What you need to do:
Using the data beneath this instruction, retype only the lines from the one that contains "[0:09.00-0:10.00]" down to the one that contains "Transcript, with fillers: Would", both included, exactly as they appear.
Start of Source records
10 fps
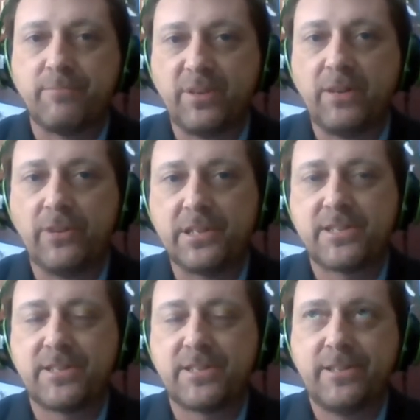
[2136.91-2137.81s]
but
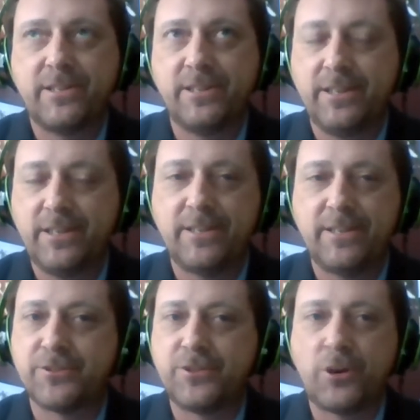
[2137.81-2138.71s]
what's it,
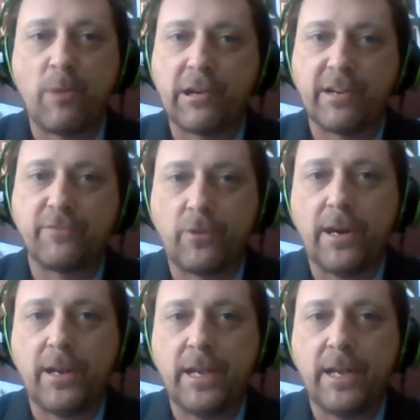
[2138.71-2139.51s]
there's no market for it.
End of Source records
Start of Source records
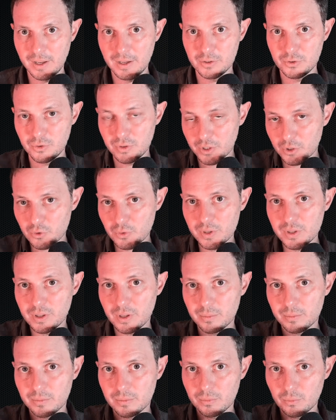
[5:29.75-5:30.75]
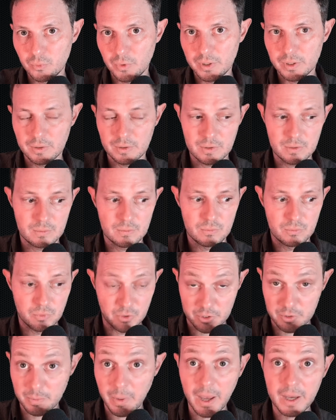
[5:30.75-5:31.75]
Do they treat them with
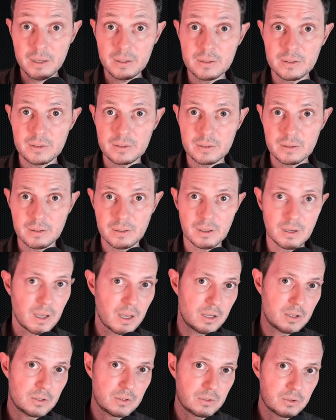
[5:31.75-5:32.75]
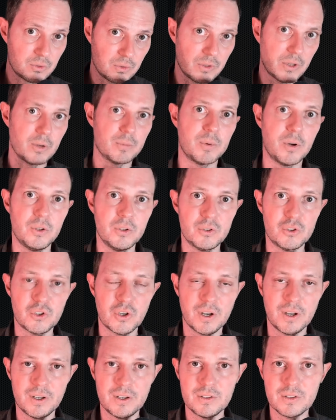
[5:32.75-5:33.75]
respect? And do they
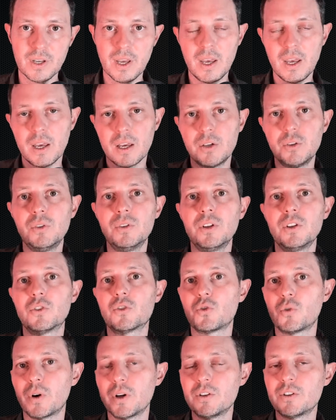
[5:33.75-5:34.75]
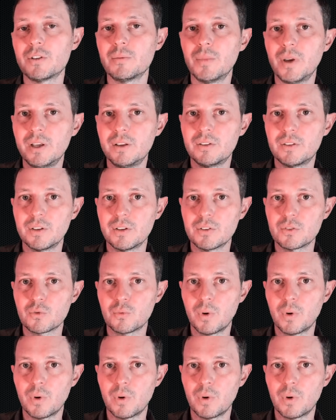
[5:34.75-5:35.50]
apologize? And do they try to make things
End of Source records
Start of Source records
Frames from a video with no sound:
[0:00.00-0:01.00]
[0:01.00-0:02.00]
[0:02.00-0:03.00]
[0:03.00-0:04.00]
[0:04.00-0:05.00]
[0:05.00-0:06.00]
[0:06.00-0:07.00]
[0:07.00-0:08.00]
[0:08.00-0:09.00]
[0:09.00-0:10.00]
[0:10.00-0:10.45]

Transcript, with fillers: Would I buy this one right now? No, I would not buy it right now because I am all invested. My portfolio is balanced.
End of Source records
Exercise response:
[0:09.00-0:10.00]
[0:10.00-0:10.45]

Transcript, with fillers: Would I buy this one right now? No, I would not buy it right now because I am all invested. My portfolio is balanced.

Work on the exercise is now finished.